• ABOUT THIS EXERCISE: No image is to be carried over; reproduce the rest of the listing word for word.

• THE DATA:
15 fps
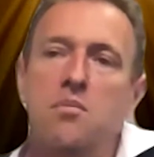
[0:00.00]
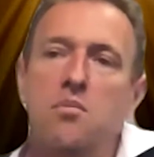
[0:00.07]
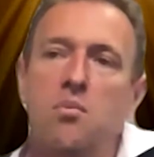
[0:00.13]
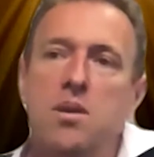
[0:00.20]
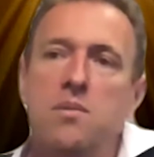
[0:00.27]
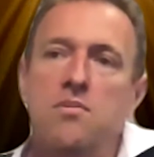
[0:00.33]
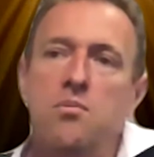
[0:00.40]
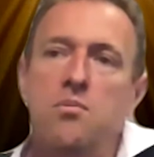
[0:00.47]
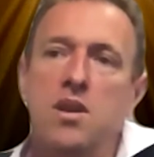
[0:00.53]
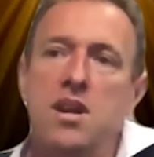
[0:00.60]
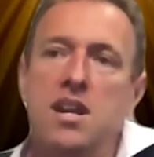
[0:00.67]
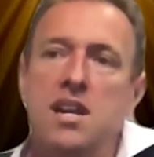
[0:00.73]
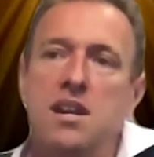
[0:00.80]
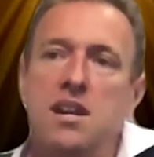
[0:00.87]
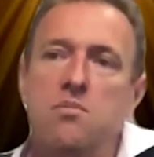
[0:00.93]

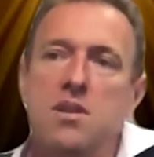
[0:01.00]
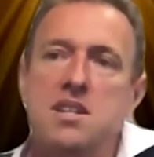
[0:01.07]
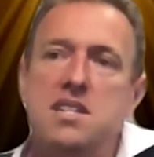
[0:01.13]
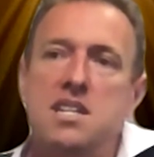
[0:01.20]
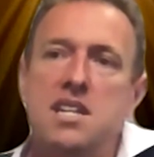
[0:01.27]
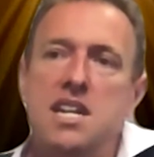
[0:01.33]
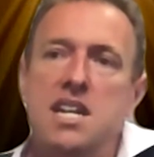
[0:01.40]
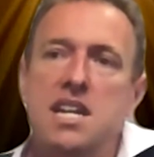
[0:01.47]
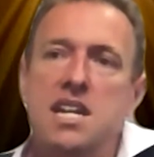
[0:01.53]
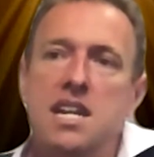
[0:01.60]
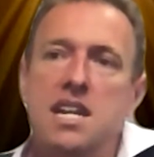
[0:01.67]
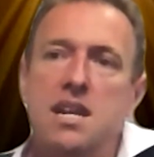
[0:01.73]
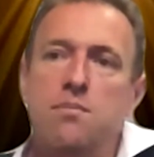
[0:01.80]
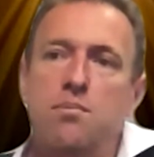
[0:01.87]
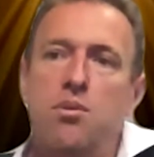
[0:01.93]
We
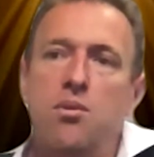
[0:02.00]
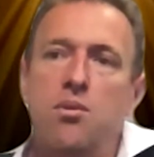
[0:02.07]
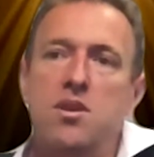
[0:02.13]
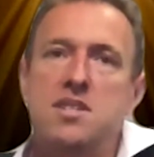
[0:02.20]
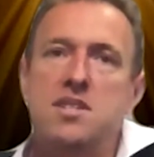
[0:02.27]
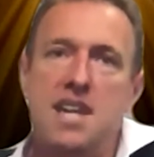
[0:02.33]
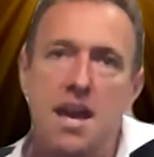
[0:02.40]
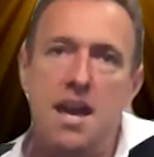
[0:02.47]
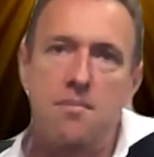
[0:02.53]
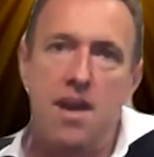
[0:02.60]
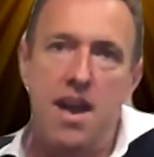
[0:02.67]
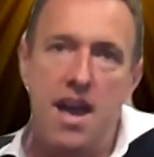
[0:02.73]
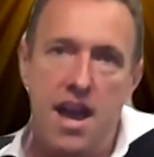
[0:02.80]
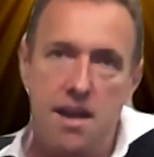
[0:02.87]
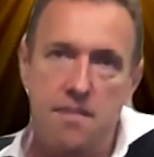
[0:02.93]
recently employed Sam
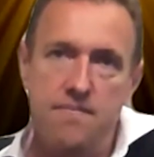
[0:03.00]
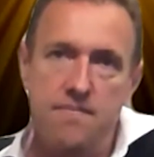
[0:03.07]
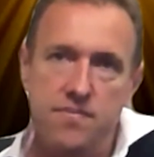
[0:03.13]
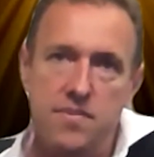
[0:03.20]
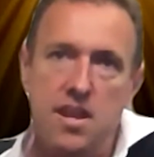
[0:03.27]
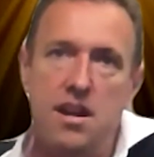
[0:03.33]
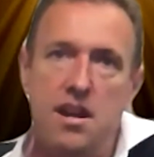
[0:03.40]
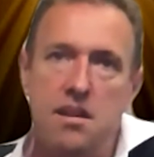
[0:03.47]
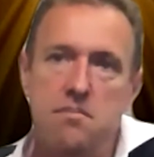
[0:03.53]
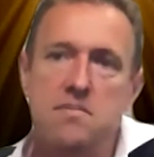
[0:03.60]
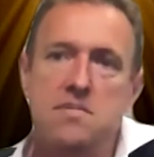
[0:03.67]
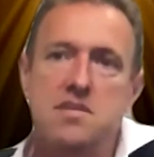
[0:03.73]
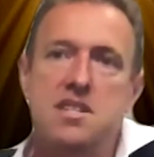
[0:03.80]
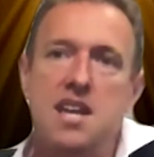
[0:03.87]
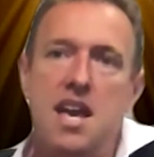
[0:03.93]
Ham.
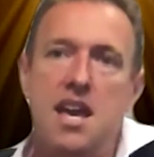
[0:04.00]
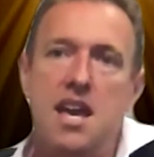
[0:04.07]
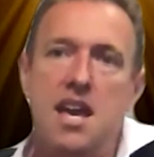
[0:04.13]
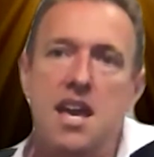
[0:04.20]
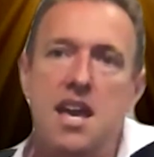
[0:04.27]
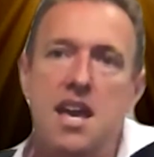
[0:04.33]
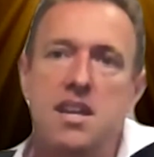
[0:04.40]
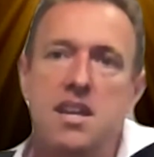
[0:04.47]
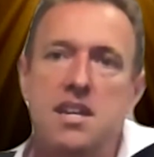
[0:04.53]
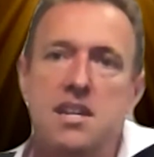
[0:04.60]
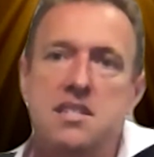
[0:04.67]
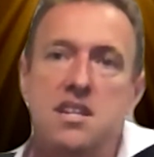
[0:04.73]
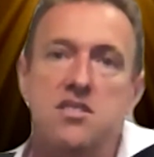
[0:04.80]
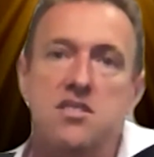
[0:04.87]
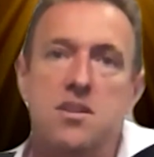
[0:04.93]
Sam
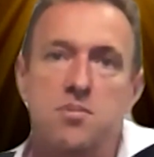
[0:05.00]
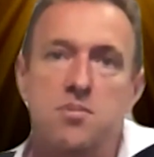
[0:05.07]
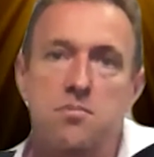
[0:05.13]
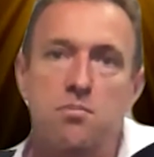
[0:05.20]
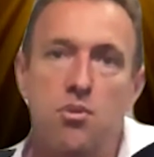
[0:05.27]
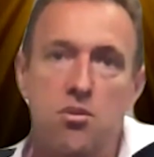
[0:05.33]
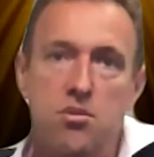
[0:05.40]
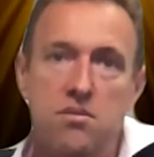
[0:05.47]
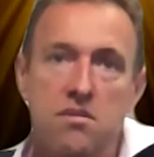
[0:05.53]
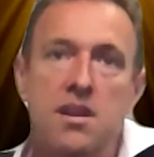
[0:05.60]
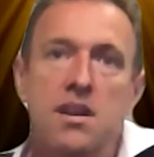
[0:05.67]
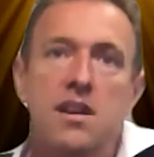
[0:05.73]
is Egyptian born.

• OUTPUT BELOW:
15 fps
[0:00.00]
[0:00.07]
[0:00.13]
[0:00.20]
[0:00.27]
[0:00.33]
[0:00.40]
[0:00.47]
[0:00.53]
[0:00.60]
[0:00.67]
[0:00.73]
[0:00.80]
[0:00.87]
[0:00.93]

[0:01.00]
[0:01.07]
[0:01.13]
[0:01.20]
[0:01.27]
[0:01.33]
[0:01.40]
[0:01.47]
[0:01.53]
[0:01.60]
[0:01.67]
[0:01.73]
[0:01.80]
[0:01.87]
[0:01.93]
We
[0:02.00]
[0:02.07]
[0:02.13]
[0:02.20]
[0:02.27]
[0:02.33]
[0:02.40]
[0:02.47]
[0:02.53]
[0:02.60]
[0:02.67]
[0:02.73]
[0:02.80]
[0:02.87]
[0:02.93]
recently employed Sam
[0:03.00]
[0:03.07]
[0:03.13]
[0:03.20]
[0:03.27]
[0:03.33]
[0:03.40]
[0:03.47]
[0:03.53]
[0:03.60]
[0:03.67]
[0:03.73]
[0:03.80]
[0:03.87]
[0:03.93]
Ham.
[0:04.00]
[0:04.07]
[0:04.13]
[0:04.20]
[0:04.27]
[0:04.33]
[0:04.40]
[0:04.47]
[0:04.53]
[0:04.60]
[0:04.67]
[0:04.73]
[0:04.80]
[0:04.87]
[0:04.93]
Sam
[0:05.00]
[0:05.07]
[0:05.13]
[0:05.20]
[0:05.27]
[0:05.33]
[0:05.40]
[0:05.47]
[0:05.53]
[0:05.60]
[0:05.67]
[0:05.73]
is Egyptian born.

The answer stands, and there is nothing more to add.